9.3 A trading protocol for DIJA
9.3.2 Experiments
Experiments have been performed comparing three prediction models: a random predictor of the DJIA rise/drop, and the two prediction models described in Section 9.2. Readers should recall that the model without the removal of noisy tweets achieved f-Measure equal to 79.9%, whereas discarding noisy tweets f-Measure reached 88.9%. We have performed the trading actions according to the protocol described in Section 9.3.1. The trading period coincides with the test interval of the prediction, i.e. from October to December 2008.
CHAPTER 9. METHODS FOR DJIA INDEX PREDICTION 123 The performance of the three experiments has been measured according to the return on investment (ROI) described in Section 9.3.1. Table 9.5 reports the total ROI achieved by the above mentioned prediction models over the three months used as the testing period.
Prediction Model Type ROI Std.Dev.
Random -0.097 0.138
No noise removal 0.562
Noise removal 0.840
Table 9.5: Total return on investment (ROI) in the three months used as the testing period. Three prediction models have been used: random trading actions, trading without removing noisy tweets, and trading with noise removal.
The random prediction model, which conducts completely random buy/sell trading actions, has been executed 10,000 times, changing the random generator seed. On average, it achieves a 10% loss with a 14% standard deviation.
Our first prediction model, trained without the removal of noisy tweets, gains 56%, whereas the second one, trained removing noisy tweets from the training set as described in Section 9.2.3, gains 84%. Standard deviation has not been computed for the two latter results, as there are not random choices and experiments do not need to be repeated. As far as we know, both results outperform the state-of-the-art in trading with DJIA [OM06], even with respect to more recent advanced approaches based on deep learning and recurrent neural networks [FM18, BYR17]. In order to get an annual ROI, the above mentioned gains should be multiplied by four as they have been accumulated over a period of just three months.
Figure 9.5 reports the ROI time series produced by the three models over the test period, i.e. the last three months in 2008. The ROI time series of the random prediction model is always negative, and some days the loss exceeds 10%. The prediction model without noise removal initially has a slight loss, then it almost constantly increases. The prediction model with noise removal does not produce gains in the first week, then it grows really faster with respect to the two previous models.
9.4
Final remarks
In this chapter, we have developed a text mining method for the prediction of DJIA trend based on knowledge extracted from ten million tweets emitted within a year. The method recognizes and filters out irrelevant tweets that represent noise and would negatively affect the prediction accuracy. This is obtained by means of a noise detection technique, which acts both at the tweet level and at the instance level (i.e. aggregation of tweets).
Comparing the method with the same tweets dataset and DJIA trends used in [BMZ11], our simple classification model based on the vector space model has achieved about 80% accuracy. Applying the noise detection method, irrelevant tweets are filtered out from the training set,
124 CHAPTER 9. METHODS FOR DJIA INDEX PREDICTION
Figure 9.5: Time series of the return on investment (ROI) of three prediction models: random, without noise removal, with noise removal. The test period spans three months, i.e. from October to December 2008. Source: [MPD+].
and accuracy grows up to 88.9%, outperforming both our base classifier and the best prediction method based on social network posts proposed in [BMZ11].
Finally, a trading protocol has been added in order to perform buy/sell operations on the basis of the prediction methods proposed. The trading experiments show the total return on investment (ROI) from the initial capital. The values without and with noise removal are 56% and 84% respectively, considering three months as the test period.
Part IV
Big Data Mining and Machine Learning
Methods for Job Search
10
A skillset-based job recommender
In this chapter, a job recommendation approach is introduced, where the best job is suggested to a given candidate based on the semantic similarity between skills extracted from LinkedIn users.

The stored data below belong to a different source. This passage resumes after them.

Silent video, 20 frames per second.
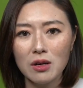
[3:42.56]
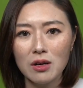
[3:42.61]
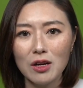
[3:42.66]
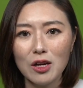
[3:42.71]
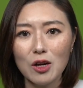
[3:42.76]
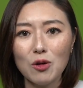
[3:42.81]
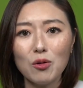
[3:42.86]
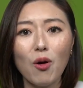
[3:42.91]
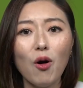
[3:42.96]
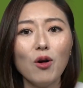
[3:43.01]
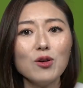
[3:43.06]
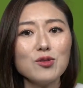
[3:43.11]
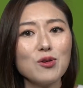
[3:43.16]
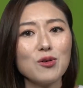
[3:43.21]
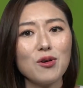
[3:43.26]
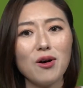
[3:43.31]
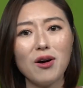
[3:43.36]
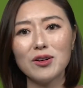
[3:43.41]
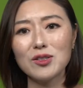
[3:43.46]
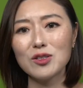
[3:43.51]
It would also
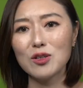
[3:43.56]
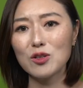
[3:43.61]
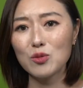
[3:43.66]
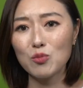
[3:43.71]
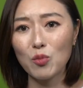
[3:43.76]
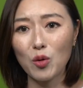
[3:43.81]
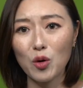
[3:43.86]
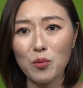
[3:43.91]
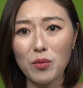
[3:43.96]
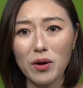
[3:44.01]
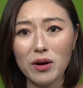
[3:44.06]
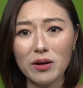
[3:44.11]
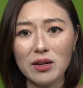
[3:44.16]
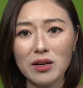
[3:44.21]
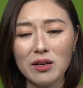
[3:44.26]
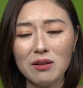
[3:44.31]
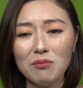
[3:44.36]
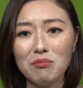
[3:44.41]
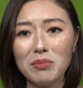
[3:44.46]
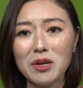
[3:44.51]
cost us more
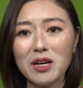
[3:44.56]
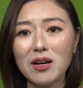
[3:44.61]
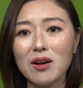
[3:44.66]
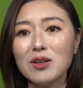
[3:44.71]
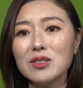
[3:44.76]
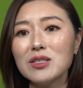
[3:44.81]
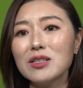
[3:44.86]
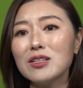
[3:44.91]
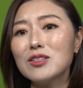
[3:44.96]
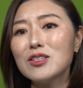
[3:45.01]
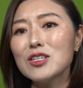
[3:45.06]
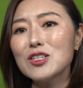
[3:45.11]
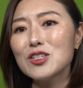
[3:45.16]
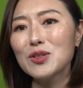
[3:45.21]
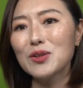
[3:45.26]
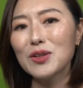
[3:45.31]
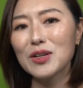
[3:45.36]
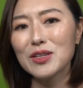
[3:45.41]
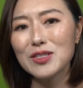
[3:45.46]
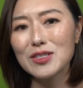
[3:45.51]
money because the
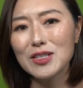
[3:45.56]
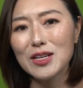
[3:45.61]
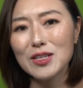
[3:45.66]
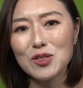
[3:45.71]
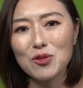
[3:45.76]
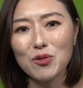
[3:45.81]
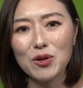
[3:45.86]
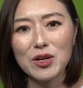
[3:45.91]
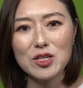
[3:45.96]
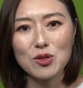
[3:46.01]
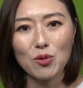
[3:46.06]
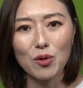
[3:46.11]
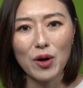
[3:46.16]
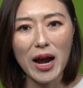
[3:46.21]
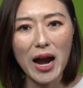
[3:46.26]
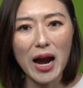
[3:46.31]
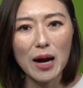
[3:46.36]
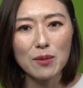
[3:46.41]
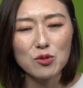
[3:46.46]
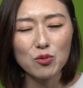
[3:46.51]
additional accessories or
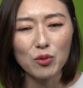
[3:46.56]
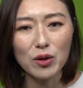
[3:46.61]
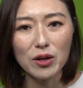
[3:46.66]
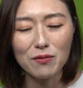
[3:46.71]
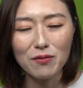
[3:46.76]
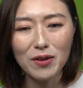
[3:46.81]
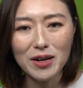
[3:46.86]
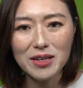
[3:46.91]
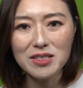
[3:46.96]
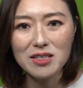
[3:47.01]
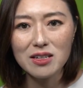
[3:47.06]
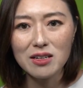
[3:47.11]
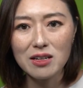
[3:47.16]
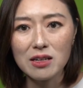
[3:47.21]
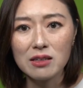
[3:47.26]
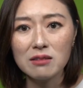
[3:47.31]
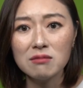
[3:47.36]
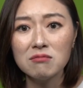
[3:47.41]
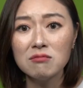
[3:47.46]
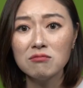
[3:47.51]
apps we invested
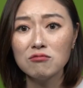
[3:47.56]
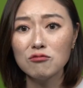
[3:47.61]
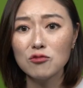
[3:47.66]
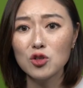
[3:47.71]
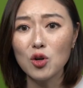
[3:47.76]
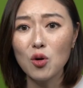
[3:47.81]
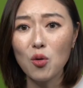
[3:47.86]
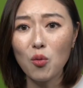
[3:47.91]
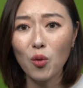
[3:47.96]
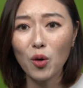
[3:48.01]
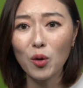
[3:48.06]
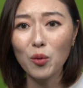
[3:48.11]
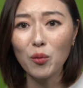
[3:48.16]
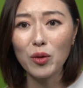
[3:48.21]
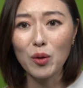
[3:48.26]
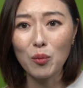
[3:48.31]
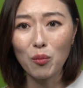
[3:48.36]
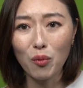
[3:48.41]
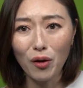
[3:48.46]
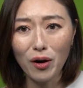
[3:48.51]
in don't work with
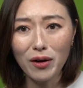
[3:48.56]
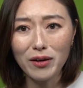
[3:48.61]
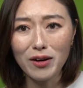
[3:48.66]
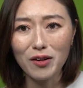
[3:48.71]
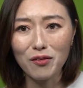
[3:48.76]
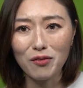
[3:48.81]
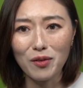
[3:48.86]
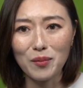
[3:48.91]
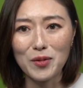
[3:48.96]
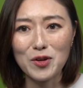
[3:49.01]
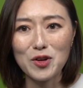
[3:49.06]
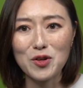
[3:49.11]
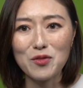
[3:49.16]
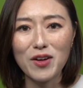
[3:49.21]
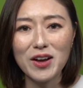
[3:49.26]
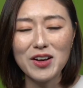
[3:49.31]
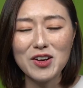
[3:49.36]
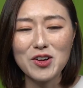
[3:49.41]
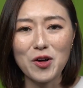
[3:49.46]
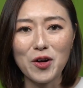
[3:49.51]
the product from a new
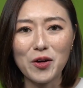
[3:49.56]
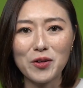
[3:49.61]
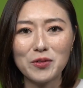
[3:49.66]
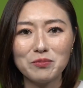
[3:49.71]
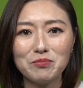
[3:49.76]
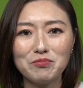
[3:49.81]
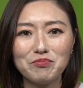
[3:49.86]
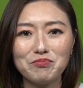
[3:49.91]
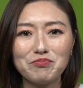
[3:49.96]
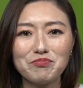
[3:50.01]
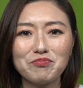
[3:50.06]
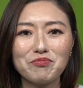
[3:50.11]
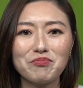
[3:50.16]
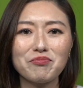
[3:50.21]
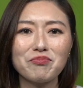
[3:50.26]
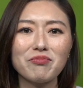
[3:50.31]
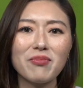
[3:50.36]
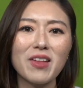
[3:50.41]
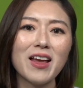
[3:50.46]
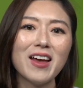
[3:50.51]
vendor.
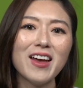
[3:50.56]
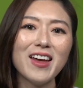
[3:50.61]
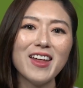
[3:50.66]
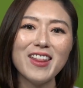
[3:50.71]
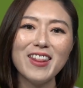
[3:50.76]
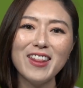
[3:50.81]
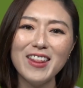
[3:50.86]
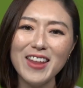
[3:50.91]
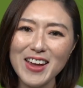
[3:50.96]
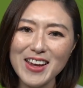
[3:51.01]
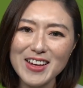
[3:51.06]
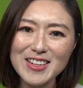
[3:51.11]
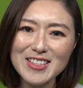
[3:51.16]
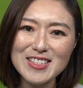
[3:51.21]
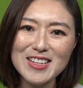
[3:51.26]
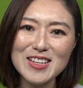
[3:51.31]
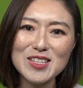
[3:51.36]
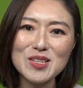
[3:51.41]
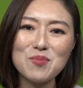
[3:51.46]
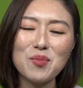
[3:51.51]
This
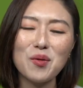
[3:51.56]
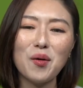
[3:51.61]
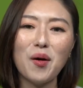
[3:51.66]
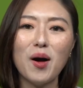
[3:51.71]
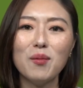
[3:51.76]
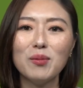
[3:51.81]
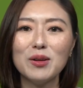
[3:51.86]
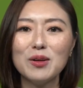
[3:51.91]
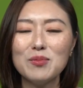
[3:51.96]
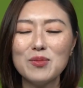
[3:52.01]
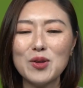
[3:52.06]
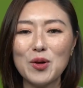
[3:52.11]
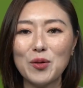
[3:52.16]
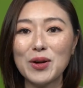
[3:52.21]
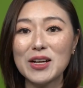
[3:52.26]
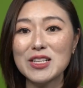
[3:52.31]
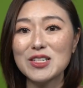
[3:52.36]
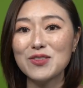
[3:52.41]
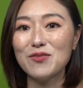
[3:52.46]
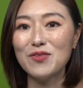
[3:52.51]
is a problem known
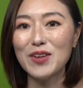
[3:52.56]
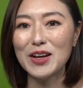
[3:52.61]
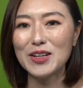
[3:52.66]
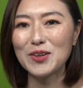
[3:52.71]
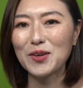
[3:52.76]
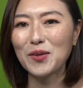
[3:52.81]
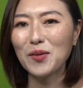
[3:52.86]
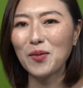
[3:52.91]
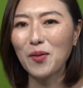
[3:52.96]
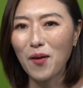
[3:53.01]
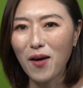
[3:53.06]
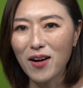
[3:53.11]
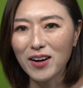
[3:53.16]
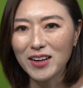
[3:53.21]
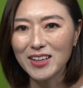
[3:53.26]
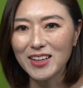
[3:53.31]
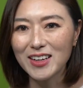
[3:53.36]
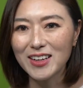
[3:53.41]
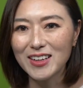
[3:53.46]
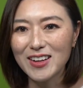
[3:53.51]
as vendor
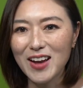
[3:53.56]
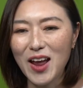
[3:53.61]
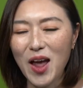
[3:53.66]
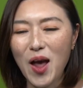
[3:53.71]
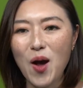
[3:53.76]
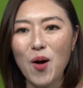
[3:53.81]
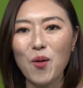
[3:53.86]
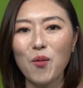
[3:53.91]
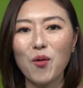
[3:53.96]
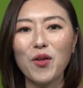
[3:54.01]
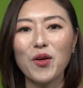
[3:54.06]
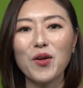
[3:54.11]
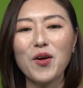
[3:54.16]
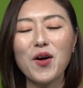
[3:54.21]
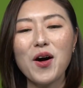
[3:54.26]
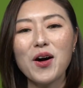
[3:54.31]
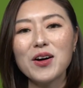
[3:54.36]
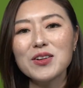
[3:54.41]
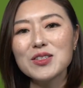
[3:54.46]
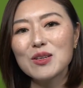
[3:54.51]
lock-in, where the
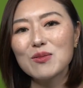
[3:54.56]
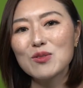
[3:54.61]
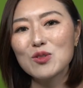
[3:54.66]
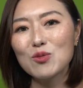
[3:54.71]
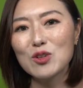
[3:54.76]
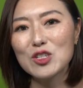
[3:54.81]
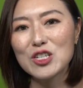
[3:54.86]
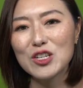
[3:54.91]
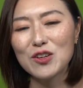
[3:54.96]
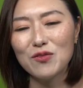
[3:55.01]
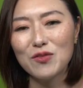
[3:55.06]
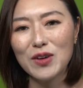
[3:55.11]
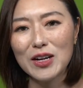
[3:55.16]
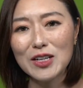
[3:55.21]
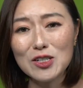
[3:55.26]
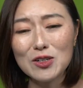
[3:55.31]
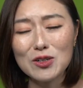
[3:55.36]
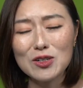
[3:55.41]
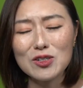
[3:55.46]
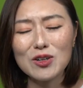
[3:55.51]
cost of switching
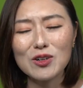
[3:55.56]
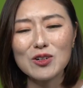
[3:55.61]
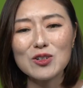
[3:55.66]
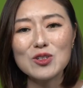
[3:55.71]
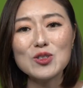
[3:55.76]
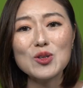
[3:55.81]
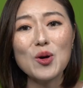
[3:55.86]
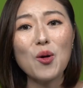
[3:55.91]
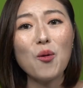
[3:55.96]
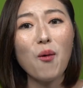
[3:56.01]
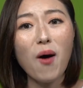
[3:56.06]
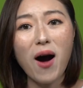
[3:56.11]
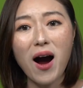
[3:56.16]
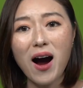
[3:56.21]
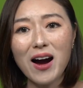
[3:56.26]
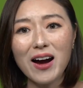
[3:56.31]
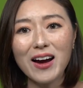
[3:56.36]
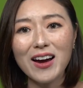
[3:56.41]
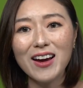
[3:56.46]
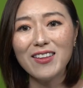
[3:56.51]
vendors are so
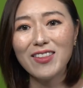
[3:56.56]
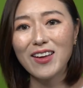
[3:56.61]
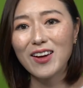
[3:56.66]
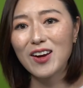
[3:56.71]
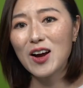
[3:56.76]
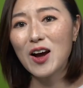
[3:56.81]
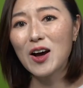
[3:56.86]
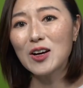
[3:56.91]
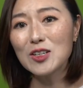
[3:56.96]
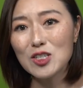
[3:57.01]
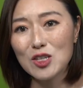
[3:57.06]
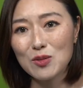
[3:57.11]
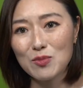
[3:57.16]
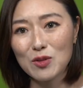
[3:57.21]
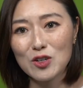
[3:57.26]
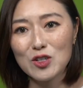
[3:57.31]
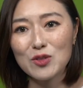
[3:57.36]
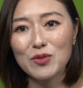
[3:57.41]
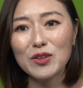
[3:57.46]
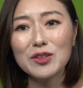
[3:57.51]
high that
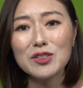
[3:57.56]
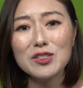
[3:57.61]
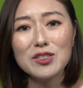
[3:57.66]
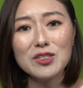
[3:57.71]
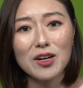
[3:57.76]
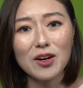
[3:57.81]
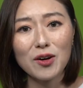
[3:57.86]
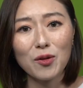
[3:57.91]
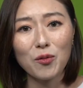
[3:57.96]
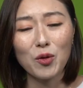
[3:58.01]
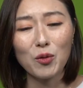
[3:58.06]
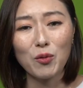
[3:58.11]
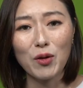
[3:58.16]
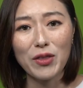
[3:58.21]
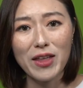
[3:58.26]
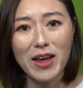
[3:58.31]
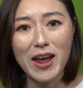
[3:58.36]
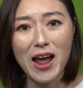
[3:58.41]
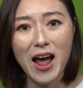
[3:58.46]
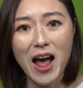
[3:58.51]
customers feel stuck with what
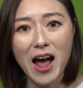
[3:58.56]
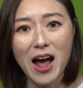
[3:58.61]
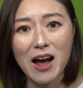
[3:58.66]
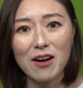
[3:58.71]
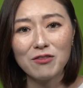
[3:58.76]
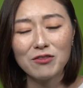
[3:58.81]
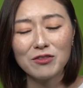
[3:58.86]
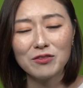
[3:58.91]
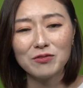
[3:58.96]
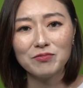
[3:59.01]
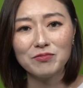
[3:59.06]
they have.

A job clustering is first proposed to find and group semantically similar jobs. Based on this clustering, a novel method is introduced to match candidates with jobs. The basic idea is to discover similarity between different job positions, and then to find out their latent associations with people’s skills.
As far as we know, the most similar work with respect to our proposal and used data is by Bastian et al. [BHV+14], who constructed a folksonomy of skills and implemented a skill recommender system. In particular, their goal was to analyze the users’ skillsets extracted from LinkedIn with the aim of helping users into profile skill filling. The authors pointed out the feasibility as well as the practical utility of job recommendation based on LinkedIn users’ skills, without further discussion and detailed analysis.
10.1
Building a hierarchy of job positions
This section explains how LinkedIn public profiles can be used to build a hierarchical clustering of jobs. Hierarchical clustering aids to build a folksonomy (i.e. a user-defined taxonomy) of jobs. Such a folksonomy is useful to correlate distinct job positions, whereas only each person’s job history is normally available. Therefore, a good job clustering is an important first step for systems that match candidates with jobs, namely job recommendation systems as well as recruitment systems.